4. ST. DIONYSIUS was accused before the Pope just named, of saying that "God was not always a Father and the Son was not always a Son;" that "the Son was not before His gennesis," and that "once He was not, for He was not everlasting," which were afterwards the Arian formulę. He answers:—"Never was it that God was not a Father ... Whereas the Father is eternal, the Son is eternal, being Light from Light. Since there is a parent, there is also a child. They both are and are ever ... The Son only was ever co-existing with the Father, and is full of Him who exists, and is Himself from the Father." Vid. Athan. De S. Dion. 13-15. {240}

5. ST. GREGORY THAUMATURGUS, in his Creed, speaks of "One God, Father of a Living Word, of Substantive Wisdom and Power, and Eternal Likeness; a Father, Perfect of Perfect, of an Only-begotten Son." And of "One Lord ... True Son of True Father, Invisible of Invisible ... Eternal of Eternal." ap. Galland. t. iii. p. 385.

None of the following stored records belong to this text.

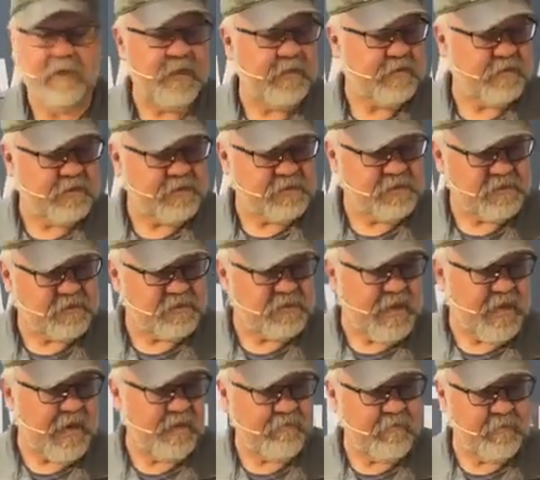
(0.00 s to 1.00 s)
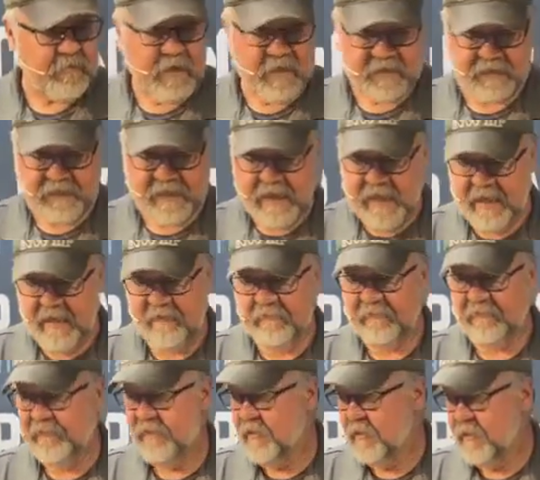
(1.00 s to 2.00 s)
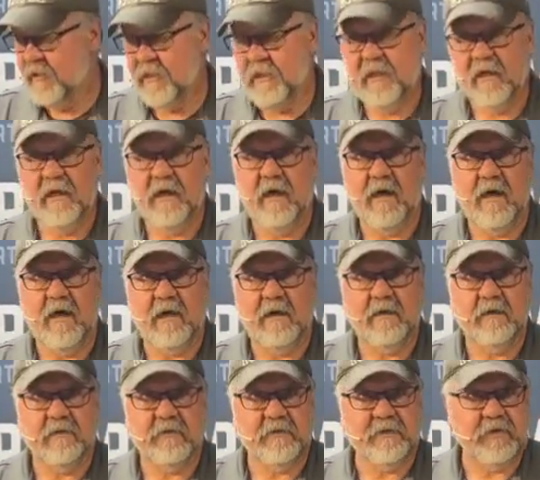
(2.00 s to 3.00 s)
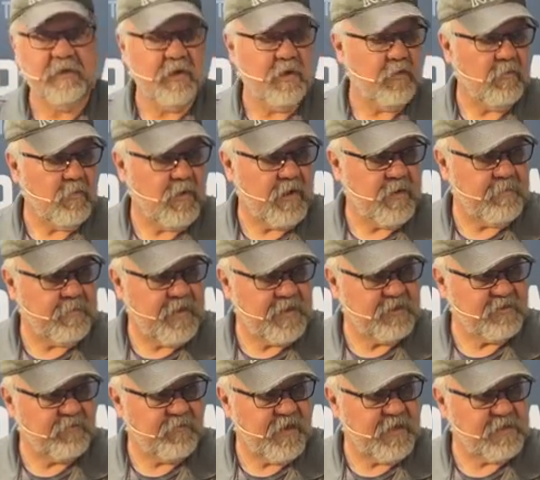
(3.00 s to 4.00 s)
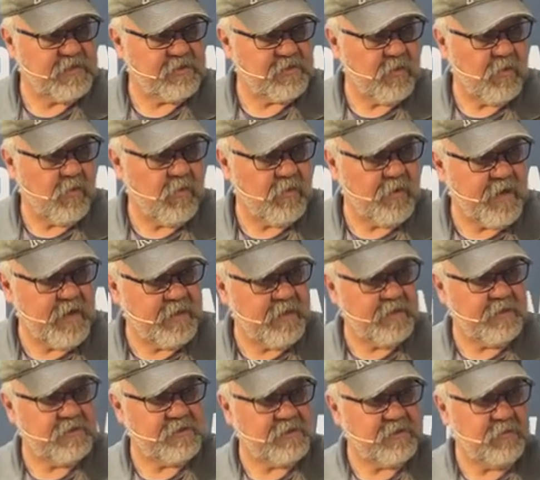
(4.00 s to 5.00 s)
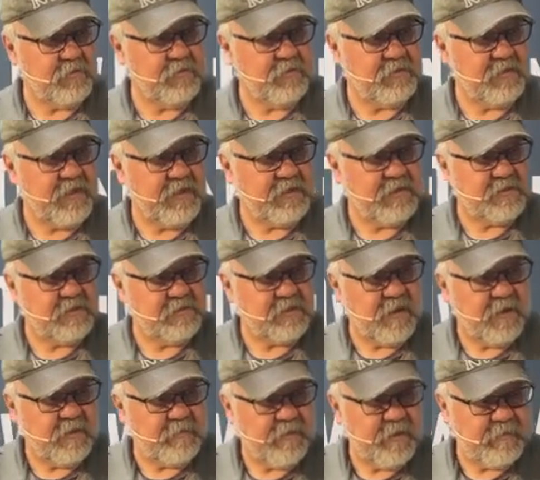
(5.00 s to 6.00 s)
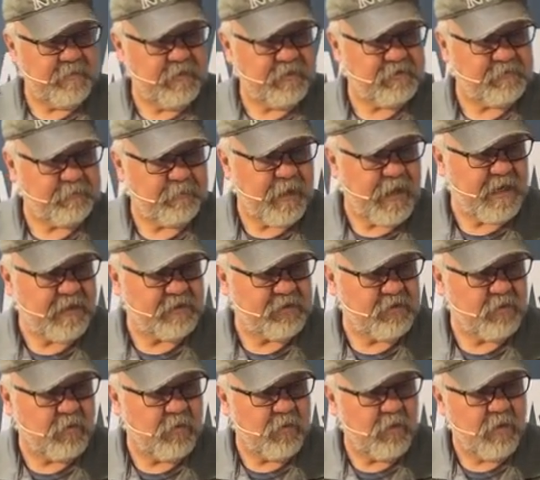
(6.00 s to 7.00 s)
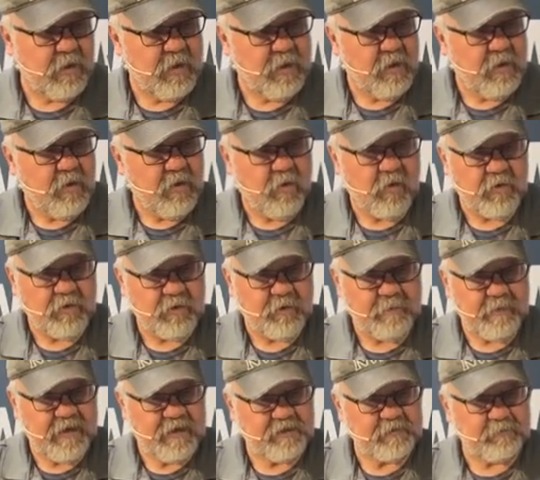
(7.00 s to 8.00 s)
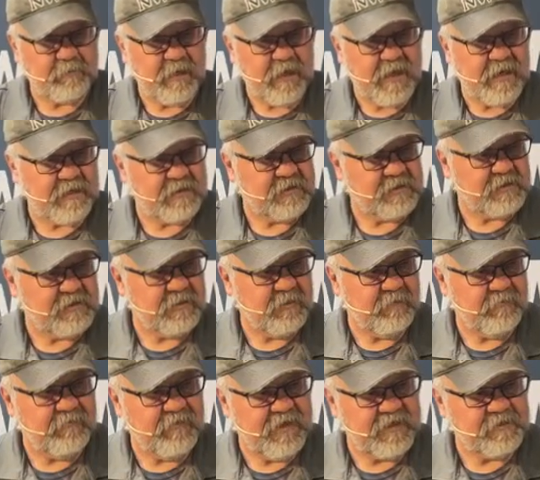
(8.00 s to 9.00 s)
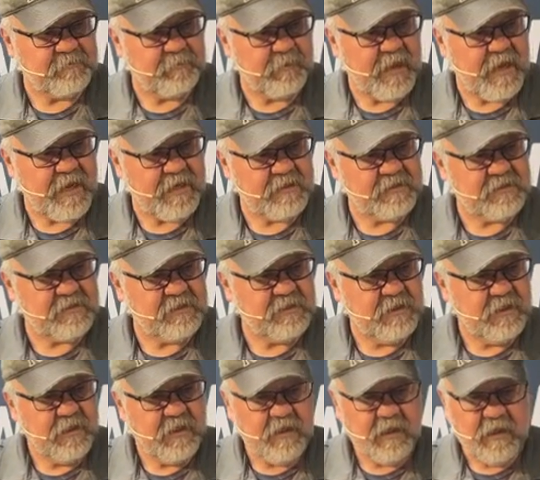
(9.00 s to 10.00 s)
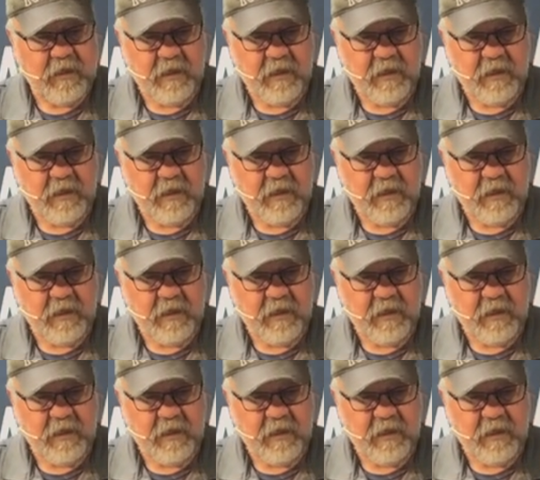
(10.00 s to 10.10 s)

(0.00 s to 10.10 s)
right? This is kind of a must-have. You're going to want a bench vise to hold on to certain things, maybe your spline tool or your bench blocks, your vise blocks.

6. THEOGNOSTUS, in the sole fragment of his Hypotyposes extant, does not indeed use the word "eternal" as a predicate of the Son, but he applies to Him those images, which the other Fathers adduce in proof of His eternity, and of the eternity of the Word, viz. that He is like a ray from the sun, the vapour from water, and the like. He says:—"The substance of the Son sprang from the Father's substance, as the radiance of light, as the vapour of water ... Nor does the Father's substance suffer change, though It has the Son as an Image of Itself." ap. Athan. de Decr. 25.

7. PAMPHILUS, in the fact of his defending the theology of Origen, subscribes to it himself. Now one of the points of faith which he brings forward from Origen's comment on Genesis, is the eternity of the Son. "On the point that the Father is not before the Son, but that the Son is co-eternal with the Father, Origen speaks thus in his first book on Genesis:—'God had no beginning of being a Father, impeded, as men who become fathers, by incapacity of becoming such till a certain time. For, if God is always perfect, and can be a Father, and it is an excellence to be the Father of such a Son, why does He delay and withhold Himself from {241} what is in itself an excellence, and being, so to say, as soon as He can, Father of a Son?" ap. Routh, Reliqu. t. iv. p. 302.

8. ALEXANDER, at the first rise of Arianism:—"They say that once the Son of God did not exist; and that He who did not first exist came into being afterwards … and by the hypothesis of 'He was from nothing,' they also overthrow the Scripture record that He existed ever … Since that hypothesis is evidently most impious, it is of necessity that the Father was always Father; for He is Father of the ever-present Son, on account of whom He has the name of Father, &c. ... To the Son we must pay the due honour, ascribing to Him the gennesis without beginning ([ten anarchon gennesin]), from the Father, and using of Him only the words 'was' and 'always,' and 'before all time.'" ap. Theod. Hist. i.

9. Lastly, ATHANASIUS:—"If He be called the eternal Offspring of the Father, He is rightly so called. For never was the substance of the Father imperfect, that what is proper to It should be added afterwards; nor as man from man, has the Son been begotten, so as to be later than the Father's existence; but He is God's Offspring, and, as being proper Son of God, who is ever, He exists eternally." Orat. i. 14.